=== WHAT NEEDS TO BE DONE ===
In the answer, each line must appear exactly as in the records, and no picture may appear.

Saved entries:
- - -
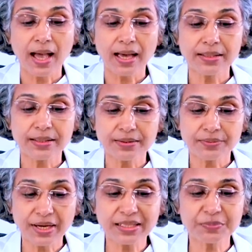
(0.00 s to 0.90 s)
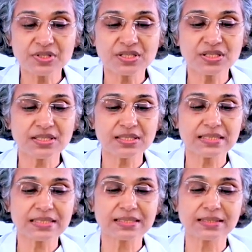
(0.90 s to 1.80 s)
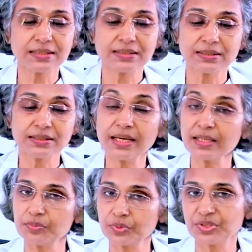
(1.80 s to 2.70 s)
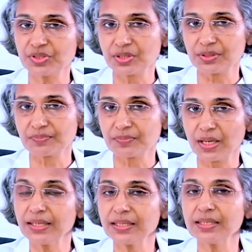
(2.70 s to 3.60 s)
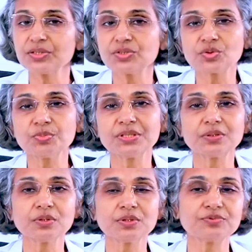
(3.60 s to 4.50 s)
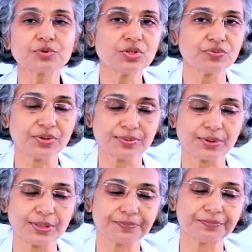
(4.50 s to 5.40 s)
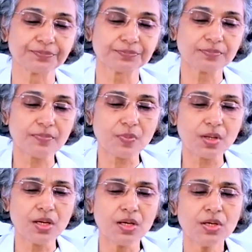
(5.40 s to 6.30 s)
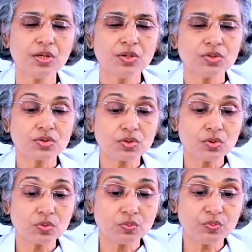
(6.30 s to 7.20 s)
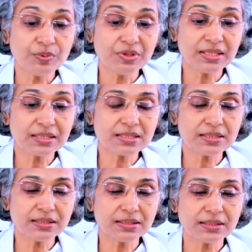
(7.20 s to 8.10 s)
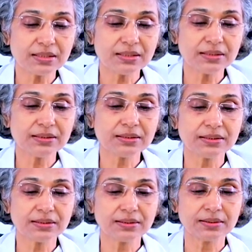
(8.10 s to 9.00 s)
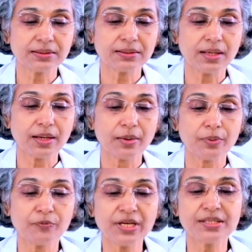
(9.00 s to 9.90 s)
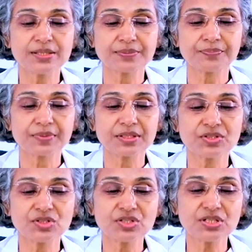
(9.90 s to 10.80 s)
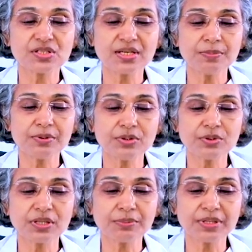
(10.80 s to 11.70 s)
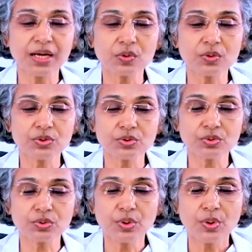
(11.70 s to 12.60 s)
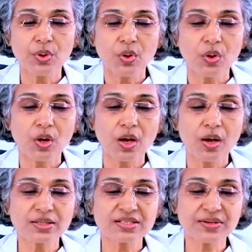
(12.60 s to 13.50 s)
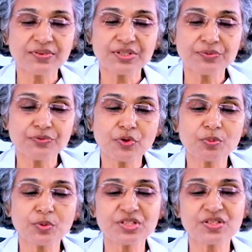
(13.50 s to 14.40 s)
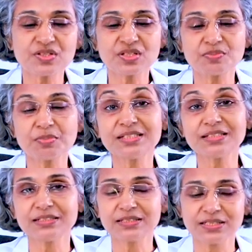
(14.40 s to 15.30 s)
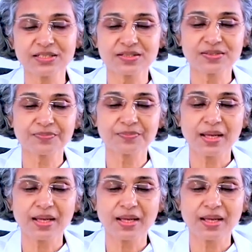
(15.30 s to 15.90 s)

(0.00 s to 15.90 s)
And fat percentage is 39.3. Ideally, it should be around 25 only. So, when we consider the weight, she is able to come down to 74.6 by 30 days.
- - -
=== SOLUTION TO THE EXERCISE ===
(0.00 s to 0.90 s)
(0.90 s to 1.80 s)
(1.80 s to 2.70 s)
(2.70 s to 3.60 s)
(3.60 s to 4.50 s)
(4.50 s to 5.40 s)
(5.40 s to 6.30 s)
(6.30 s to 7.20 s)
(7.20 s to 8.10 s)
(8.10 s to 9.00 s)
(9.00 s to 9.90 s)
(9.90 s to 10.80 s)
(10.80 s to 11.70 s)
(11.70 s to 12.60 s)
(12.60 s to 13.50 s)
(13.50 s to 14.40 s)
(14.40 s to 15.30 s)
(15.30 s to 15.90 s)

(0.00 s to 15.90 s)
And fat percentage is 39.3. Ideally, it should be around 25 only. So, when we consider the weight, she is able to come down to 74.6 by 30 days.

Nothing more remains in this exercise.